La duquesa había jurado a los detectives de la Policía que Ogilvie había sacado el coche sin su permiso. Negó la acusación de Ogilvie de que los Croydon le pagaron para sacar el «Jaguar» de Nueva Orleáns. Ella había sugerido que Ogilvie, y no los Croydon conducía el coche la noche del atropello-huida del lunes. Cuando se le habló de la nota había desafiado:

—¡Muéstremela!

Ahora podía mostrársela.

El conocimiento que Peter tenía de la ley se reducía a los asuntos que afectaban a hoteles. Aun así, resultaba evidente que la nota de la duquesa era en extremo acusadora. Igualmente obvio era el deber de Peter de informar al capitán Yolles, en seguida, que se había recobrado la prueba perdida.

Con la mano en el teléfono, Peter vaciló.

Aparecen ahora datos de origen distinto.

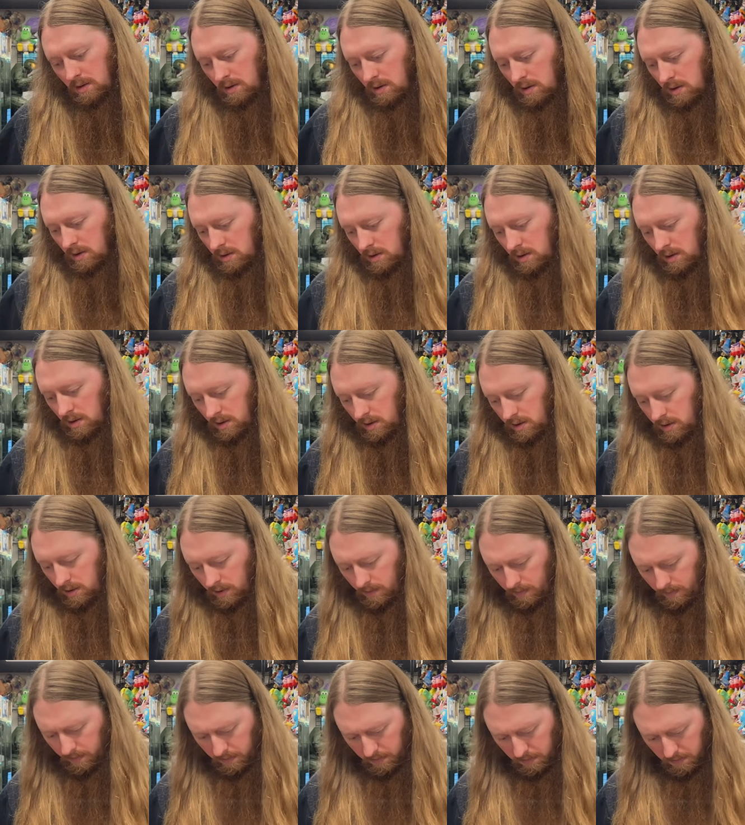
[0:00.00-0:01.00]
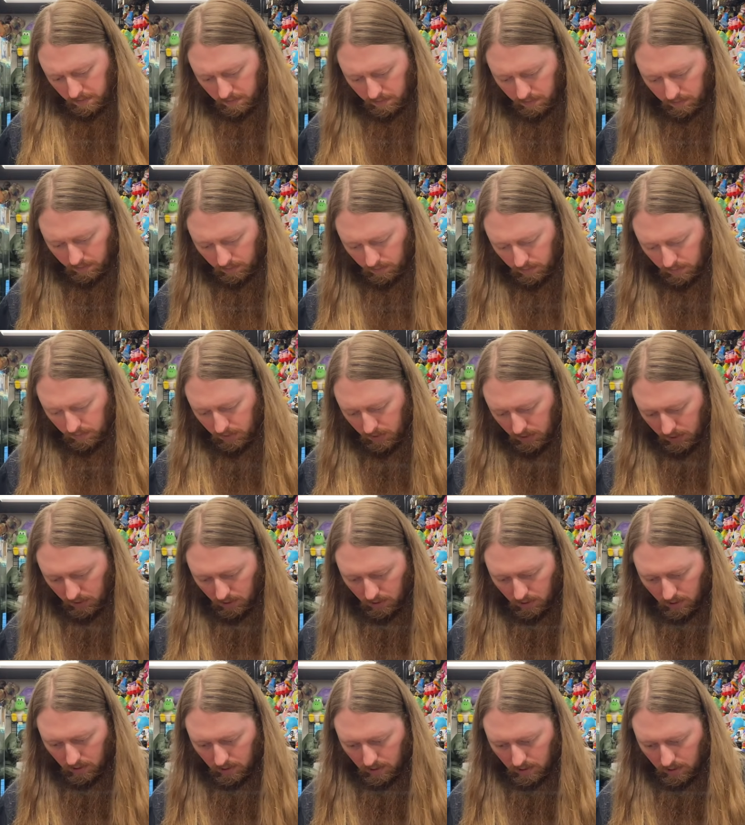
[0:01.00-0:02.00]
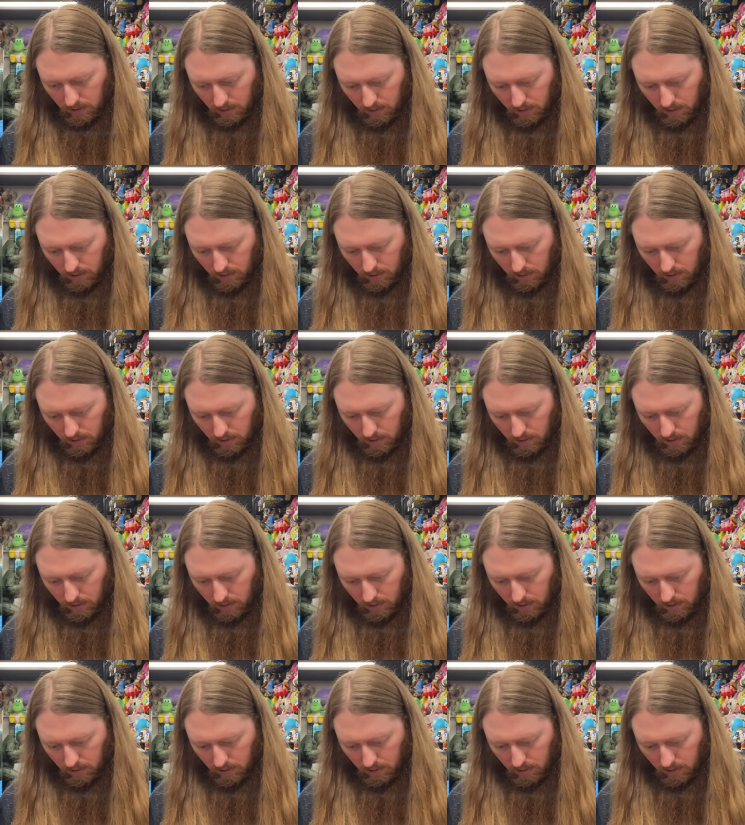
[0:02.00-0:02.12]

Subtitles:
No one is speaking in this clip.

No sentía simpatía por los Croydon. De la evidencia acumulada parecía claro que eran ellos los que habían cometido el terrible crimen, y luego lo remataron con cobardía y mentiras. Peter recordaba el antiguo cementerio de St. Luis, el cortejo fúnebre, el féretro grande y luego el pequeño.

Los Croydon hasta habían engañado a Ogilvie. Por más despreciable que fuera el detective del hotel, su crimen era menor que el de ellos. Sin embargo, el duque y la duquesa estaban dispuestos a descargar en Ogilvie la mayor parte de la culpa y del castigo.

Nada de eso hacía vacilar a Peter. La razón era simplemente una tradición, de siglos, el credo de un hotelero: la cortesía que se debía a un huésped.

Fuera lo que fuera, el duque y la duquesa de Croydon, eran huéspedes del hotel.

Llamaría a la Policía. Pero primero llamaría a los Croydon.

Levantando el auricular, Peter pidió que lo comunicaran con la Presidential Suite.